5 Tips for Avoiding Bad Freelance Jobs

Here are some Facebook vectors/icons for you to download and use however you’d like. I created these icons for NuVision Marketers, a group that also goes by Hype Media (both are based out of Miami, FL). They failed to pay for this work and so I’m letting anyone who wants to download and use these icons do so.

Download (via MediaFire). [You will need Adobe Illustrator to open and manipulate the vectors]

This free download also comes with a short lesson in freelancing and choosing who to (and not to) work with.

I was contacted by NuVision Marketers’ “CEO”. Over the phone he told me his on-staff graphic designer was out for the summer and that there was an immediate need in his company for icons to be designed and created for a website, www.addfans.net (notice they’re offering to build you a Facebook fan page. Did you know you can do that on your own AND customize it on your own for free? I posted a tutorial on how to do just that here). He was looking for something a bit more polished than what the site had at the time and wanted the icons/banners to be on par with his competitors sites. My job? To create these icons/banners. He asked could I do that? Sure, why not? It’s a simple job and would call for a bit of illustration, something I tend to enjoy. He also inquired about a few other design needs, asking about prices and if I could handle these tasks. Sure, I said. Again, a little freelancing is a good thing. So I thought …

He needed a quick turnaround. As in, same day. That’s not usually something I do but I wanted to accommodate him and his needs since there would be other design jobs in the pipeline (so I thought or was told). Then the discussion of money came up. I seemed to have a hard time communicating that my quote, that hovered close to $100, was more than reasonable. He was hesitant and so I wavered – $50. I know, many of you seasoned professionals are slapping your foreheads at this horrible move on my part. We all know what happens from this point on. I rushed to get the job done: I did the revisions, I sent the updates, I kept asking about payment being sent and requested a check since it was such a small amount and PayPal would eat away at it with its service fee if I collected through their site. Finally, the job was done, the product had been delivered. What didn’t come through was the check. I did the work back on August 18th and now we’re closing out September. Yeah, I got screwed while he profited from my work.

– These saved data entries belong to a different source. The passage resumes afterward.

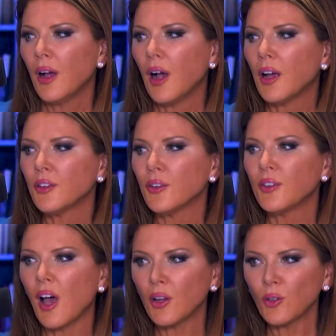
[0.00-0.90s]
under
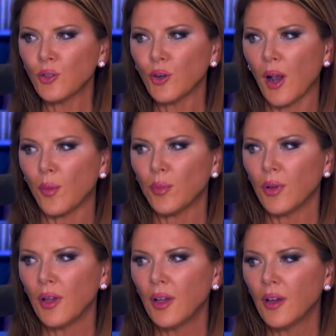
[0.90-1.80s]
Donald Trump
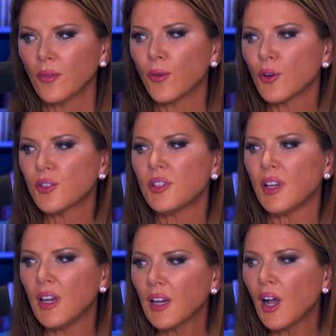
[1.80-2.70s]
versus
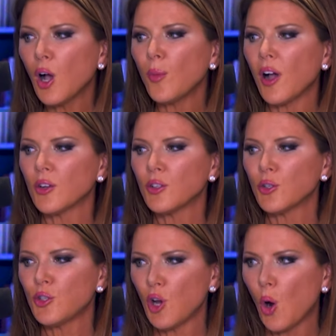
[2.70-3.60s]
income under
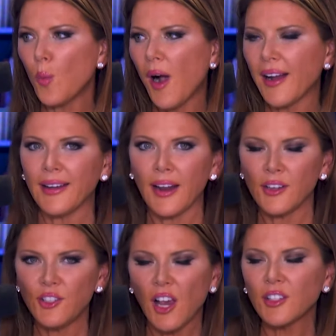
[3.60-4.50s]
Joe Biden,
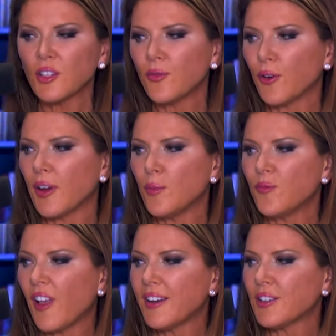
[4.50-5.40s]
adjusted for
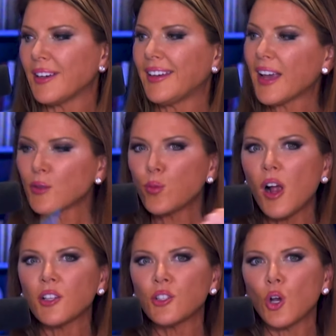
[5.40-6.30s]
inflation. Guess
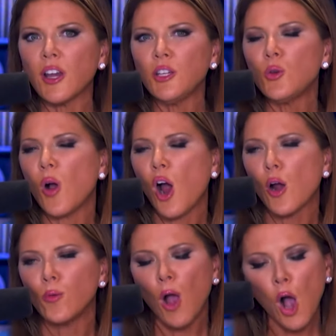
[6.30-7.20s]
what, Joy? You
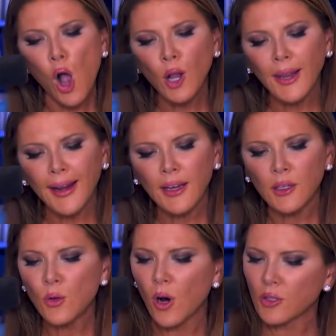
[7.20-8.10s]
are wrong, lady.
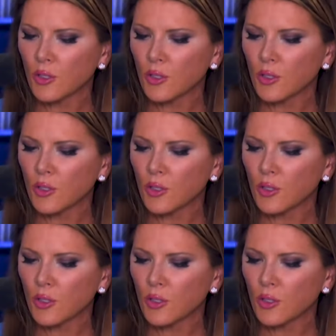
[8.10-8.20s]
You areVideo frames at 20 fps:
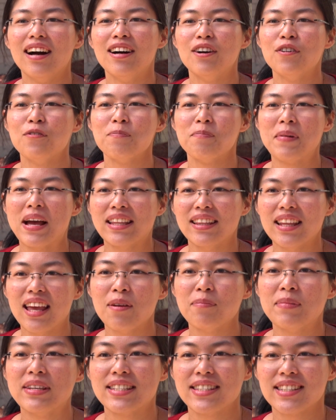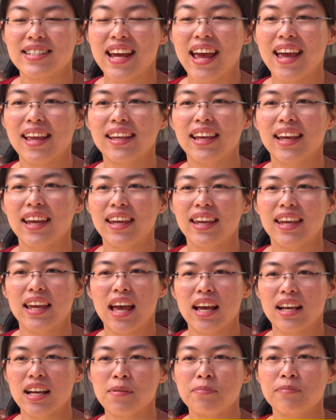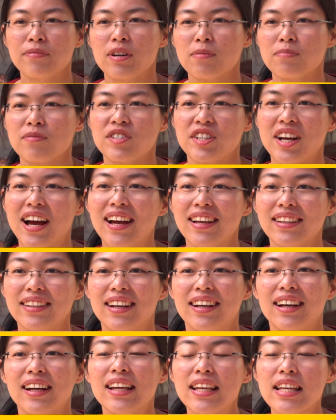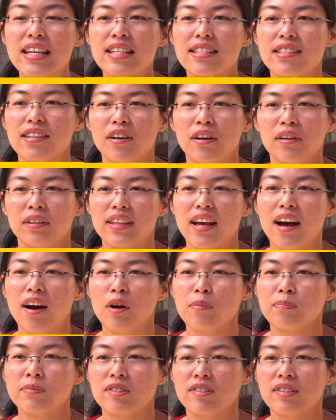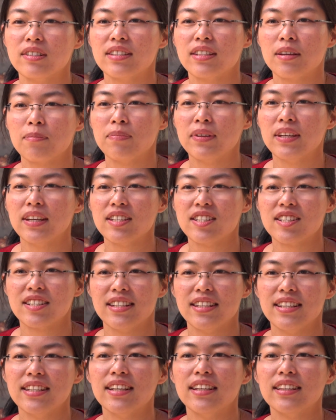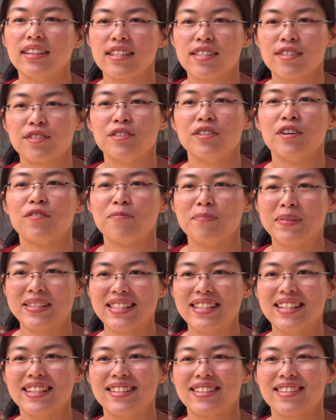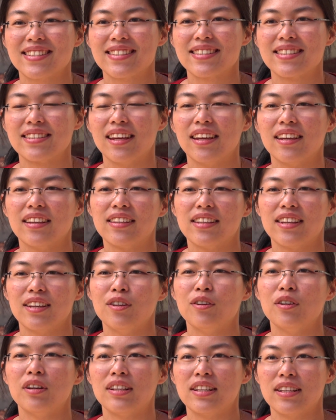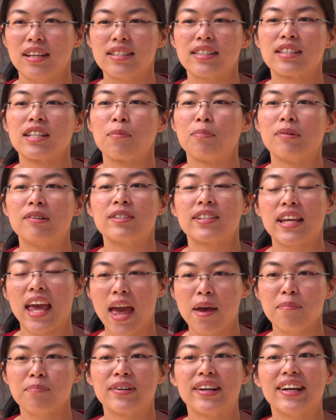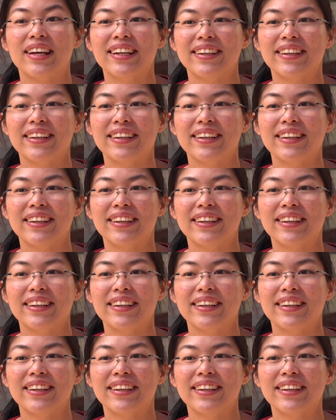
My name is Dan He. I come from China. So now I'm doing the PhD in the School of Business in the UNSW Canberra.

I decided to post this because in today’s economy, service is important. Just because I served him with my design work doesn’t mean I shouldn’t have been served the courtesy of common business in paying a small fee. I made multiple attempts at contacting him. Once I got through – “Oh, you never got the check? …. {silence} I sent that before I went on vacation. I’ll check with my bank and will have another one sent out.” Nothing. I sent E-mails; no response. When I asked him for his contact information at the start of the job all he provided was a phone number. No mailing address, no real information, just an E-mail with an address. Funny thing is that after sending him the files – that he did indeed use – he “friended” me on Facebook and LinkedIn! So as I spend my valuable time trying to collect $50, I’m able to see him posting numerous updates to his Facebook account everyday. That’s just great business practice right there.

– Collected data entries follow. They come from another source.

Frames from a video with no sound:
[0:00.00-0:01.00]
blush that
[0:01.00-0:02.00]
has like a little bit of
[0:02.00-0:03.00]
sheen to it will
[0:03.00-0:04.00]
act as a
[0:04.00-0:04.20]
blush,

Designers and freelancers in general: learn from my little moment of insanity. There are a few things you should do to avoid finding yourself in a similar situation:

1. Always, I mean always, have a contract. I know that designers or freelancers and creative types in general really dislike feeling like they’re having to play lawyer or accountants when all they want to do is be creative and practice their craft but really – get over it. When there’s money involved and you’re using your skills to support yourself, you’re in business. Every job you do, even if it’s with someone you know, work with, a friend, a dog – whatever – should be put down in writing, outlined with all the terms in print and agreed upon. Put down what work you’re doing, what amount is agreed upon and when and how you’re going to get paid. This is a must.

2. Don’t fall for the “there’s a lot more work coming!” trick. It’s a worn out move that’s become very popular in today’s economy. Basically, this is said to psyche you out. A potential client says this HOPING you’ll cut them a break. Don’t fall for it. You need to be tough and shouldn’t sell yourself short. You are well aware of the amount of time and effort that’s going to go into doing the work you’re being contracted to do – charge appropriately and don’t do yourself the disservice of undercharging.

3. Ask for a down-payment before any work is even started. I’ve started to do this and whenever I’ve asked for a down payment, it’s weeded out those who are either unprofessional or not serious about the work they’re asking you to do. A lot of the times I’ll request at least $25 for small projects – half down for larger ones. This creates an understanding between you and the client that this is really a business transaction and you, as a designer/creative, are serious about the work you’re about to do and expect them to extend a similar courtesy to you.

4. Hold the final files ransom until final payment is received. I’m sorry but gone are the days when we can trust anyone to really follow through at the end and not leave you empty handed as they run away with your work and use it without a care in the world. Don’t give anything away for free! If you’re a designer and are sending out proofs and revisions, stick a big watermark “PROOF” in red over the file so that it’d be hard for them to use the file. In the end, get payment and then release all of the final files to them. If you’ve had a great relationship with the client throughout the design process or have worked with them before, then ok, release the files but be sure to mention that you need payment ASAP.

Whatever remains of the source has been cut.